1. Deep Learing with Colab (an introduction)

This tutorial demonstrates training a simple Convolutional Neural Network (CNN) to classify MNIST Dataset.

1.1. CNN in a glance

The Convolutional Neural Network (CNN) is a class of Deep Learning Netower extensively used in image analysis (Computer Vision). The main feature is the Convolution Layer, which replaces the classic Perceptron (i.e., the “Neuron” of a Neural Network) with a “Filter” containing the “weights” that convolute the input from the previous layer Fig. 1.7.

cnn

Fig. 1.7 Example of CNN architecture to classify handwritten digits.

Let see some possible layer that you can use in a CNN:

1.1.1. Convolution layer

covolution

Fig. 1.8 Convolutional layers example with differnt stride and padding hyperparameters.

The convolutional layer is the Neural Networks (NN) solution to replace the fully connected Perceptron layer. When dealing with n-dimensional tensor (with n > 1), the memory required to build a classic NN raises fast and reaches a value that makes the use of this technique unuseful. The solution is, instead to connect each neuron to every input pixel, we use a filter (a.k.a. kernel) which scans the previous layer’s input, and the resulting product (convolution) builds the output. The main and crucial hyperparameter of this layer is the stride and padding, Fig. 1.8:

Stride is the number of pixels shifts over the input matrix. When the stride is 1 then we move filters to 1 pixel at a time. When the stride is 2, then we move the filters to 2 pixels at a time and so on.

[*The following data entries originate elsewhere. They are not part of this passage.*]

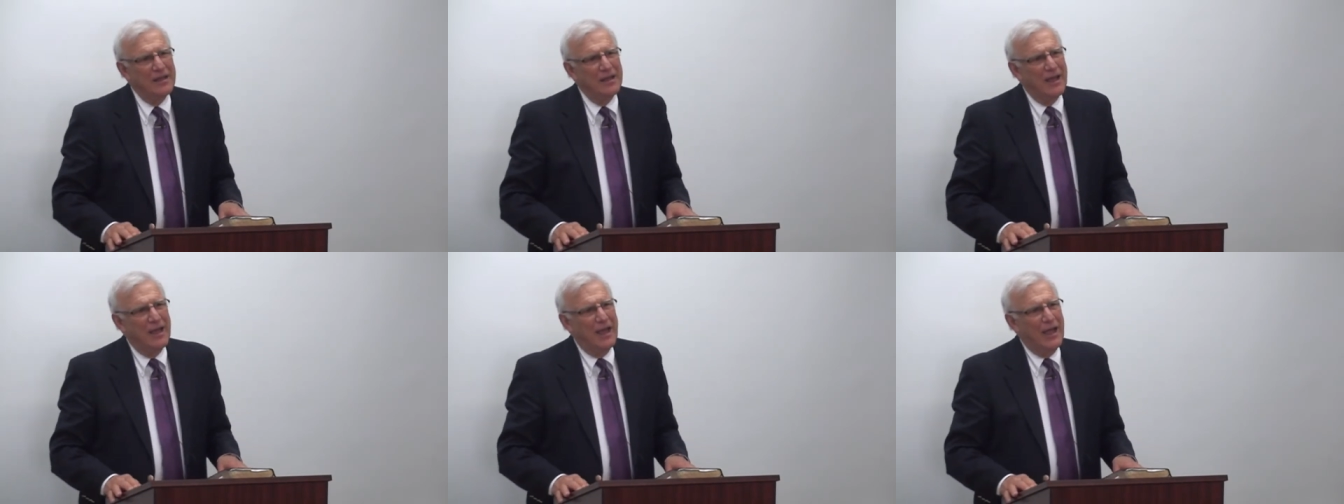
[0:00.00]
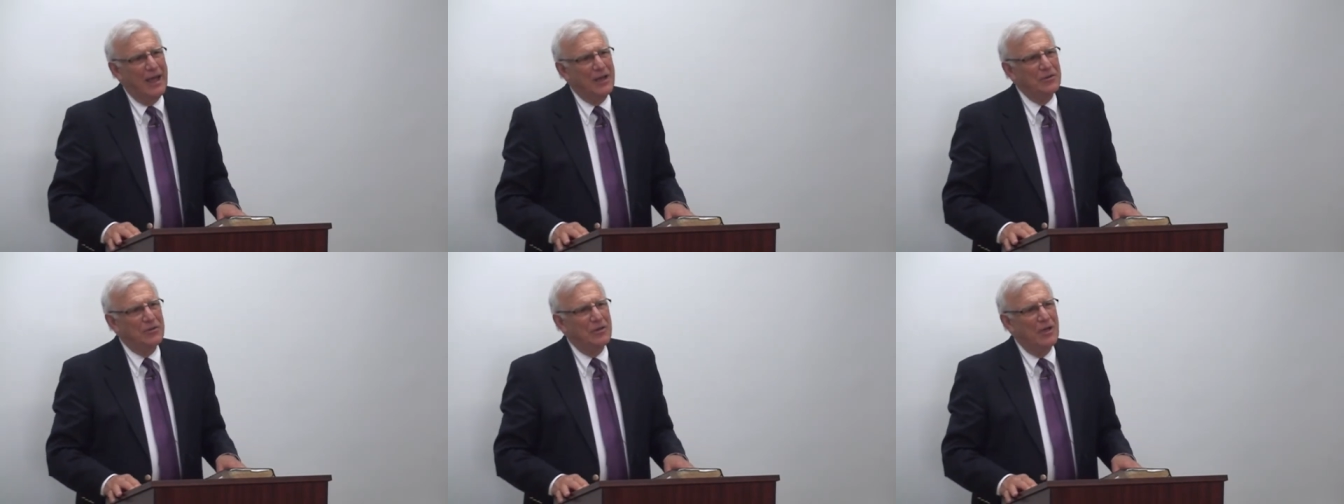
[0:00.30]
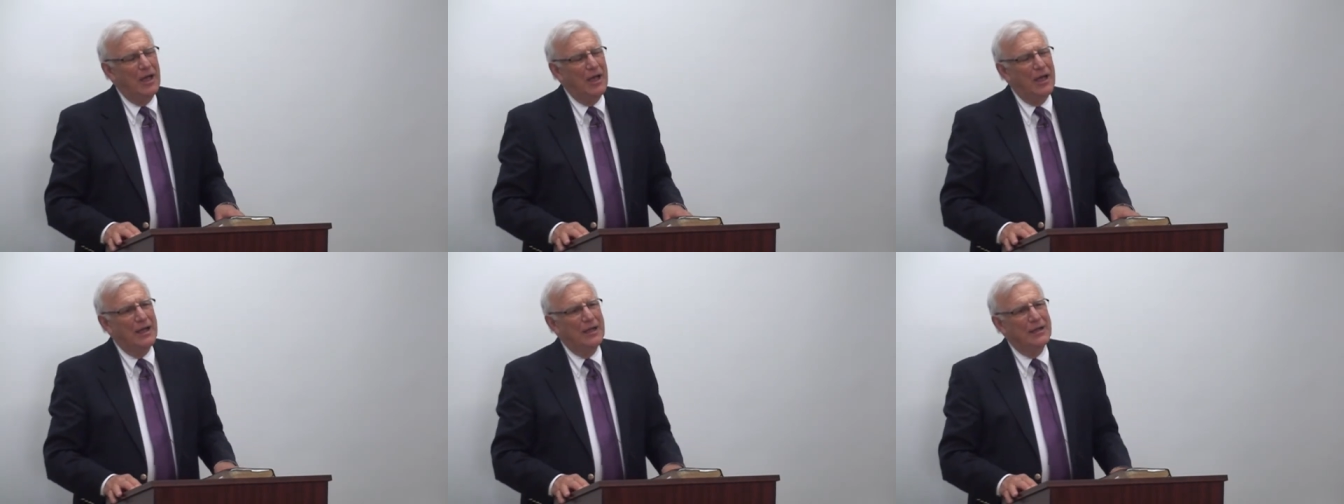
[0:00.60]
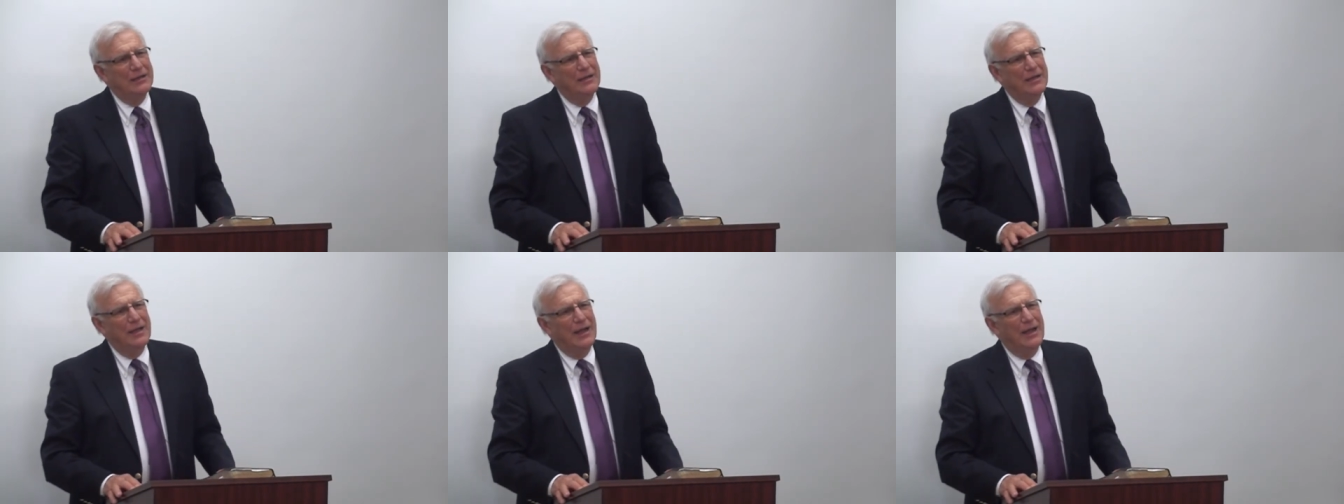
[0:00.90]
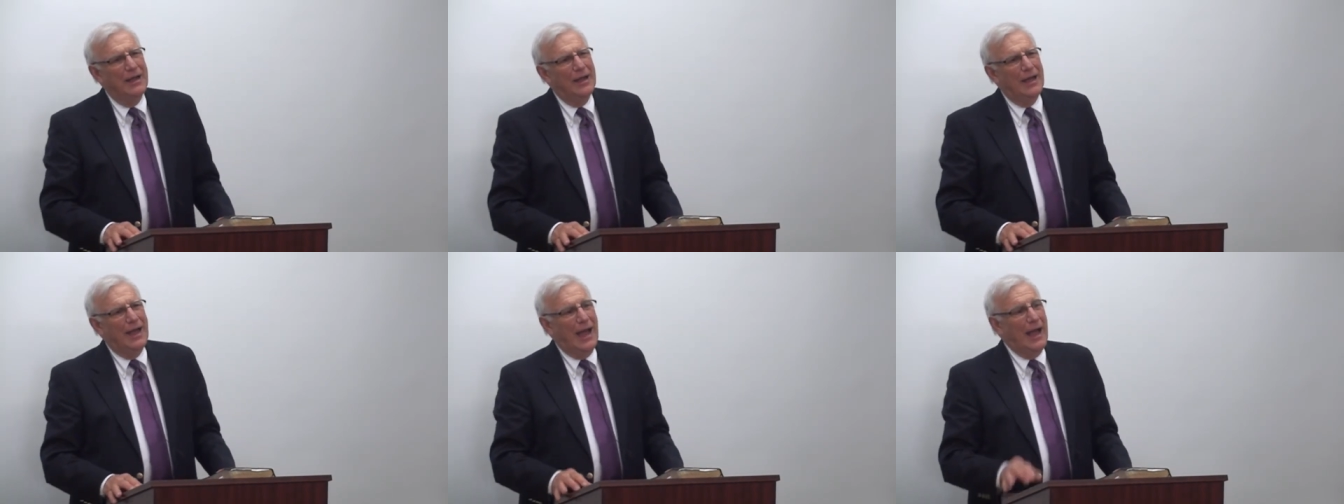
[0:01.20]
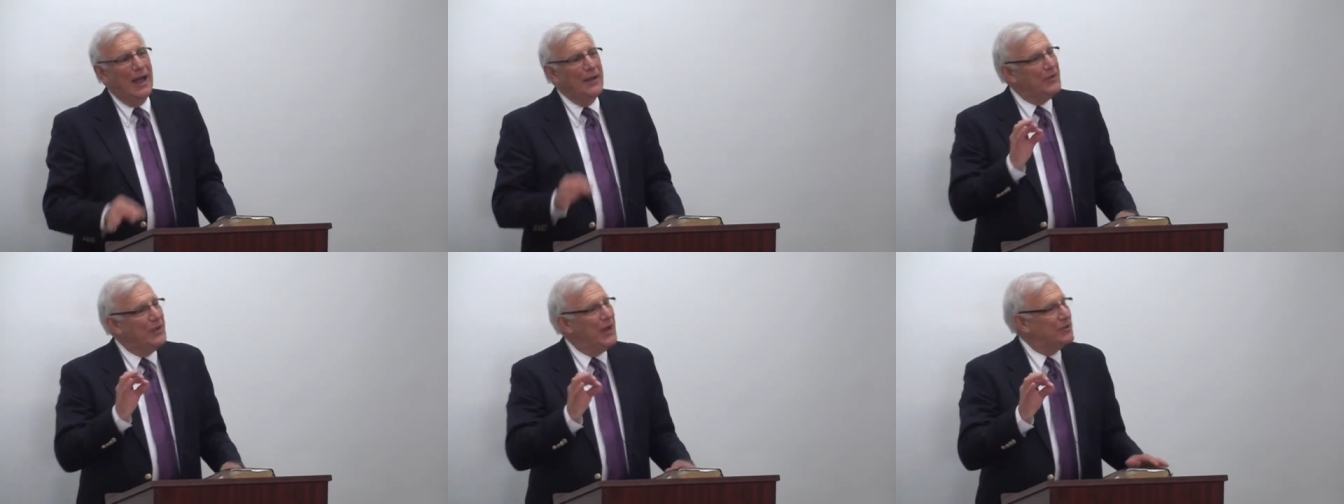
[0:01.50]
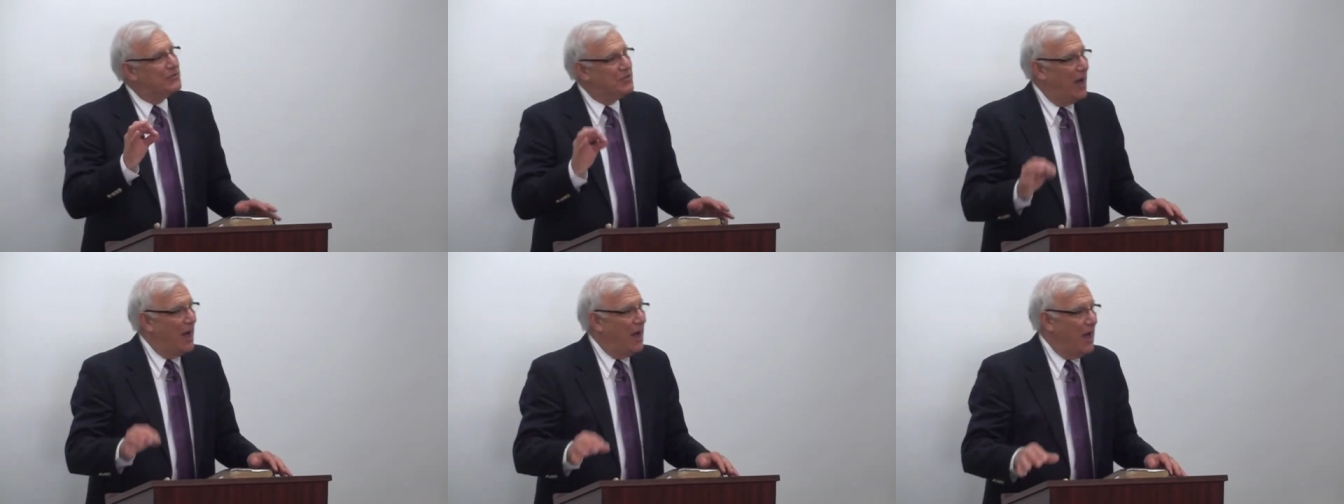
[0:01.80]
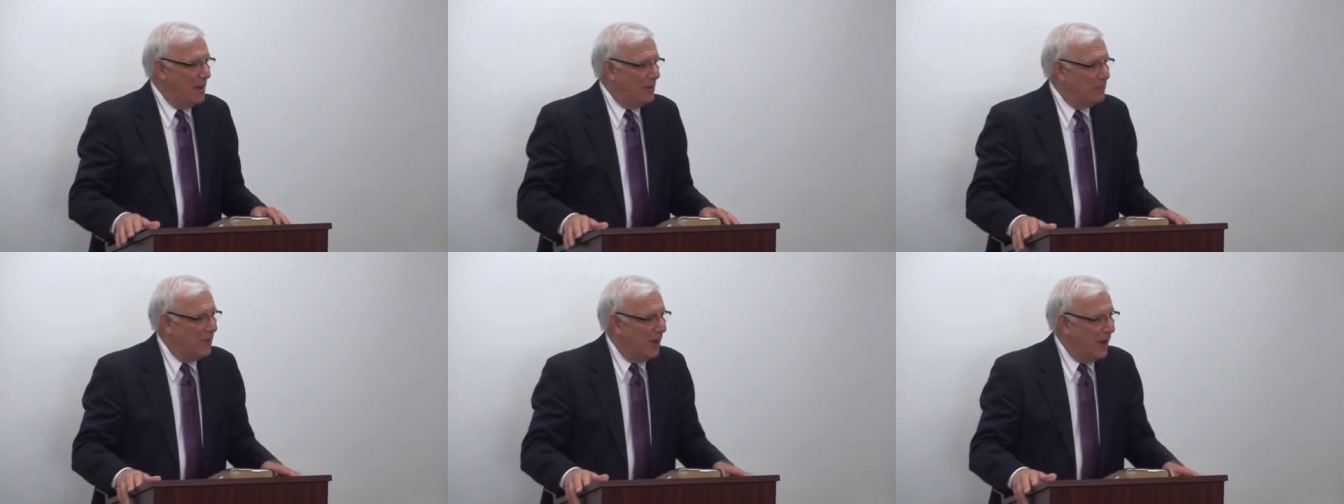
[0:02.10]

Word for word: And uh, at that time,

Padding is the amount of zeoro-element added to an image (input tensor) when it is being processed by the kernel of a CNN.

Changin the stride and padding chenge the output layer shape, and the output width or height can be compute with the (1.1)

(1.1)\[O = \dfrac{I - K + 2P}{S} +1\]

where \(O\) is the output width/height, \(I\) is the input width/height, \(K\) is the kernel size, \(P\) is teh padding and \(S\) is the stide.

Note with a kernel of 3x3 (\(K=3\)) we have that settintg the stride=None and padding=2 the input and output layer have the same size (this is usualy called “same” padding).

1.1.2. Pooling layer

covolution

Fig. 1.9 Pooling layer.

A pooling layer, Fig. 1.9, is nothing but reducing the information size. While in convolution out NN is “learning” in this layer, we are reducing the data size. Therefore we are losing info, but we are highlighting the only feature that matters.

1.2. Colab

Colab is a free Jupyter notebook environment that runs entirely in the cloud. Here we can use all the libraries available for python, and for working with the Neural network, we have a lot of them. To name some: scikit-learn, pyThorch and Tensorflow.

In this tutorial, we are going to use the latter one: Tensorflow (TF).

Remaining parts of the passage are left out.